Re: memory allocation, does memcached play fair ?

2009-06-16 Thread Brian Moon



What I have devised, and after some load testing appears to be working
is a mixed-bag method of solving this.
In effect, sessions are stored in the DB. When a returning user comes
to hte site, the session data is read from the DB and pushed into the
memcache. The memcache key is also stored in an 'active-sessions' DB
table. All proceeding session interaction with the user is then done
via memcache. When the user stops interacting with us, their session
data is returned to the database and removed from the memcache. This
return is done by polling the active session table and comparing
against data in the memcache, and can be run at a time when usage is
low.


You may want to look at gearman.  It could handle the session writing in 
the background for you so that your page times would not be delayed.


Brian.


Re: memory allocation, does memcached play fair ?

2009-06-15 Thread tbs

David,

Thank you for the well thought out reply to my post, I agree with a
lot of what you said. Our current session handler is actually using
NFS over RAID on a NAS, however we are finding that due to our
particular requirements (retain session data indefinitely, unless the
session file becomes untouched for more  than 6 months), that session
retrieval starts off very very quick over NFS when there are a small
number of files in the session directory. However, as the number of
session files passes a couple of million, the NFS bogs down. The end
result of this is that a page that once took 0.4 seconds to generate
now takes up to 1.5 seconds to generate. This degradation can occur
within 3 to 4 weeks of a complete session 'wipe and start again'. As
one of our business requirements is that we have to deliver all pages
in less that a second, you can see where a pure NFS/RAID solution is
failing us. I am totally willing to state for the record that it could
be our hardware/server/OS setup, but those decisions are way behind us
now (CentOS/XFS file system, SnapServer with guardianOS  as NFS NAS)
and I must still solve this issue.
What I have devised, and after some load testing appears to be working
is a mixed-bag method of solving this.
In effect, sessions are stored in the DB. When a returning user comes
to hte site, the session data is read from the DB and pushed into the
memcache. The memcache key is also stored in an 'active-sessions' DB
table. All proceeding session interaction with the user is then done
via memcache. When the user stops interacting with us, their session
data is returned to the database and removed from the memcache. This
return is done by polling the active session table and comparing
against data in the memcache, and can be run at a time when usage is
low.
This achieves a couple of things for us:
The session data retrieval during a user session is very quick
For most sessions there are only two reads from and one write back to
the database. In the case where a user session may invoke  10 page
views, this reduces the DB interaction by 80%, and the reduction
increases the more page views we get.
In the memcache dies, we lose only the immediate data and not the
complete session use history.
The software handler automatically switches to a DB solution if the
memCache server fails to respond, and can adjust when the server comes
back on line.

This system will undergo heavy heavy testing this week, so I will
report back on how it performed

Richard


Re: memory allocation, does memcached play fair ?

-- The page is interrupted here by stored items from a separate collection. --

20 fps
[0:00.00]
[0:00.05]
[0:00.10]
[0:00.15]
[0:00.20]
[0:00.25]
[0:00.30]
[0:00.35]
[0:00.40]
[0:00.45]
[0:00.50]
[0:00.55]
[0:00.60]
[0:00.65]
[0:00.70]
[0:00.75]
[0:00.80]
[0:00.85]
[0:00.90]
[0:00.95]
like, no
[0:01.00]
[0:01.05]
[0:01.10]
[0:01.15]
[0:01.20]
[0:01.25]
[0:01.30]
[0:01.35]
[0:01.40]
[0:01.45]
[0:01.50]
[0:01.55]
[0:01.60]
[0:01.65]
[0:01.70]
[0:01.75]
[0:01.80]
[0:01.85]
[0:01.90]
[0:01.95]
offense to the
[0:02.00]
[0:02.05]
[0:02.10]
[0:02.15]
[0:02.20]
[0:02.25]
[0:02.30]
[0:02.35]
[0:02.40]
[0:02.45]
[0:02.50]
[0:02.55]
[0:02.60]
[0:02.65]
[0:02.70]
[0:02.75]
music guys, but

2009-06-15 Thread Joseph Engo


Have you tried a bucketing approach ?  (Using multiple NFS partitions  
and/or directories instead of a single giant directory).

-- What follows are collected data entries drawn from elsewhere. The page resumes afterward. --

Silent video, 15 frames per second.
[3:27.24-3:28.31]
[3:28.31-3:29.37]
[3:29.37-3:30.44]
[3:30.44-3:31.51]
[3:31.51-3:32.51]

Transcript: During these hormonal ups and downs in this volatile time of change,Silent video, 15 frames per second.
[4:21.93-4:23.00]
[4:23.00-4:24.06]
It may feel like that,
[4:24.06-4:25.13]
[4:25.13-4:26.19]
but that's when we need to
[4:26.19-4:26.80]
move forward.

On Jun 15, 2009, at 10:00 AM, tbs wrote:



David,

Thank you for the well thought out reply to my post, I agree with a
lot of what you said. Our current session handler is actually using
NFS over RAID on a NAS, however we are finding that due to our
particular requirements (retain session data indefinitely, unless the
session file becomes untouched for more  than 6 months), that session
retrieval starts off very very quick over NFS when there are a small
number of files in the session directory. However, as the number of
session files passes a couple of million, the NFS bogs down. The end
result of this is that a page that once took 0.4 seconds to generate
now takes up to 1.5 seconds to generate. This degradation can occur
within 3 to 4 weeks of a complete session 'wipe and start again'. As
one of our business requirements is that we have to deliver all pages
in less that a second, you can see where a pure NFS/RAID solution is
failing us. I am totally willing to state for the record that it could
be our hardware/server/OS setup, but those decisions are way behind us
now (CentOS/XFS file system, SnapServer with guardianOS  as NFS NAS)
and I must still solve this issue.
What I have devised, and after some load testing appears to be working
is a mixed-bag method of solving this.
In effect, sessions are stored in the DB. When a returning user comes
to hte site, the session data is read from the DB and pushed into the
memcache. The memcache key is also stored in an 'active-sessions' DB
table. All proceeding session interaction with the user is then done
via memcache. When the user stops interacting with us, their session
data is returned to the database and removed from the memcache. This
return is done by polling the active session table and comparing
against data in the memcache, and can be run at a time when usage is
low.
This achieves a couple of things for us:
The session data retrieval during a user session is very quick
For most sessions there are only two reads from and one write back to
the database. In the case where a user session may invoke  10 page
views, this reduces the DB interaction by 80%, and the reduction
increases the more page views we get.
In the memcache dies, we lose only the immediate data and not the
complete session use history.
The software handler automatically switches to a DB solution if the
memCache server fails to respond, and can adjust when the server comes
back on line.

This system will undergo heavy heavy testing this week, so I will
report back on how it performed

Richard




Re: memory allocation, does memcached play fair ?

2009-06-15 Thread tbs



On Jun 15, 1:22 pm, Joseph Engo dev.toas...@gmail.com wrote:
 Have you tried a bucketing approach ?  (Using multiple NFS partitions  
 and/or directories instead of a single giant directory).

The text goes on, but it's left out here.